### Requirement
Transcribe the listing below verbatim, omitting pictures.

◇ ◇ ◇ ◇ ◇

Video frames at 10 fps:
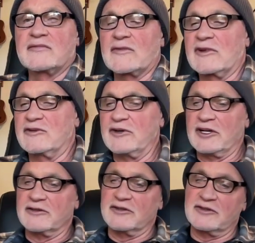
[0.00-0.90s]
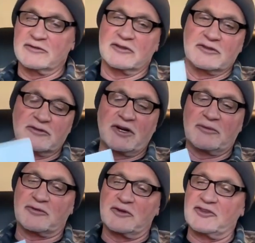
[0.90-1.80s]
All right, grab
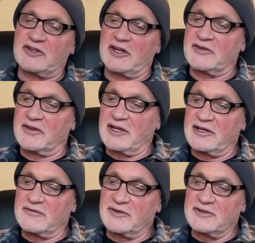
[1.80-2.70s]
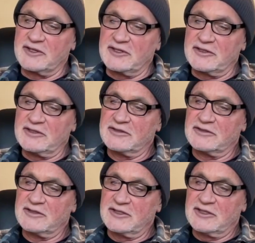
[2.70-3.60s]
screenshots of that if you need.
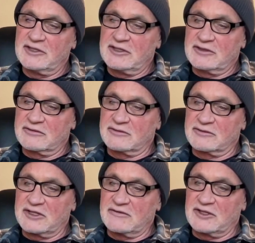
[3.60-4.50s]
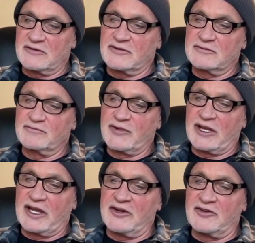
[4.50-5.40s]
What do we have left?
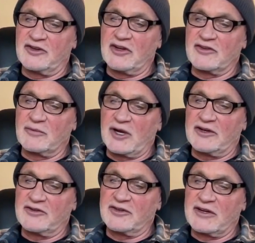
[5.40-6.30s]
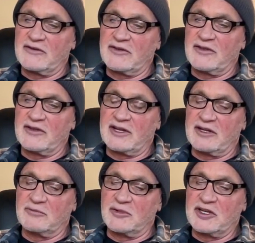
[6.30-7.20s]
A to G is a minor seventh,
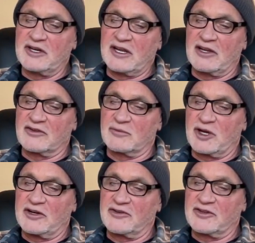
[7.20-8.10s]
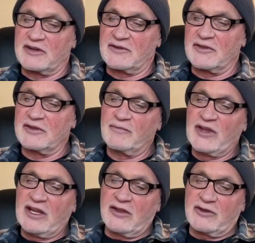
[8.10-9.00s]
and B to A is a minor seventh.
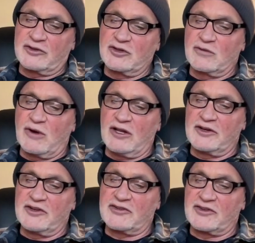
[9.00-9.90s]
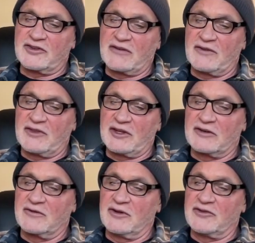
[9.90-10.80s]
There are 2 qualities to seventh
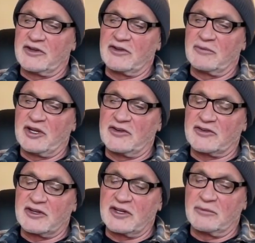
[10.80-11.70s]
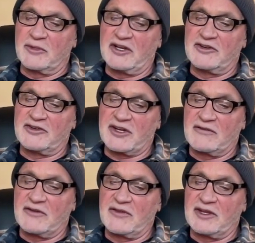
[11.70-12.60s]
intervals in the major scale, major
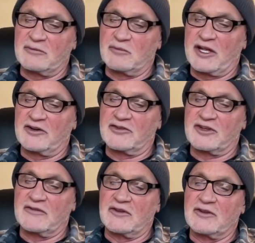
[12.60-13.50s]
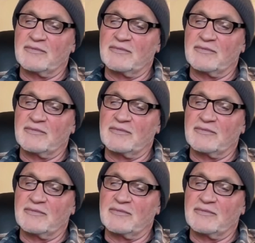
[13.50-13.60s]
seventh and minor seventh.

◇ ◇ ◇ ◇ ◇

### The answer
Video frames at 10 fps:
[0.00-0.90s]
[0.90-1.80s]
All right, grab
[1.80-2.70s]
[2.70-3.60s]
screenshots of that if you need.
[3.60-4.50s]
[4.50-5.40s]
What do we have left?
[5.40-6.30s]
[6.30-7.20s]
A to G is a minor seventh,
[7.20-8.10s]
[8.10-9.00s]
and B to A is a minor seventh.
[9.00-9.90s]
[9.90-10.80s]
There are 2 qualities to seventh
[10.80-11.70s]
[11.70-12.60s]
intervals in the major scale, major
[12.60-13.50s]
[13.50-13.60s]
seventh and minor seventh.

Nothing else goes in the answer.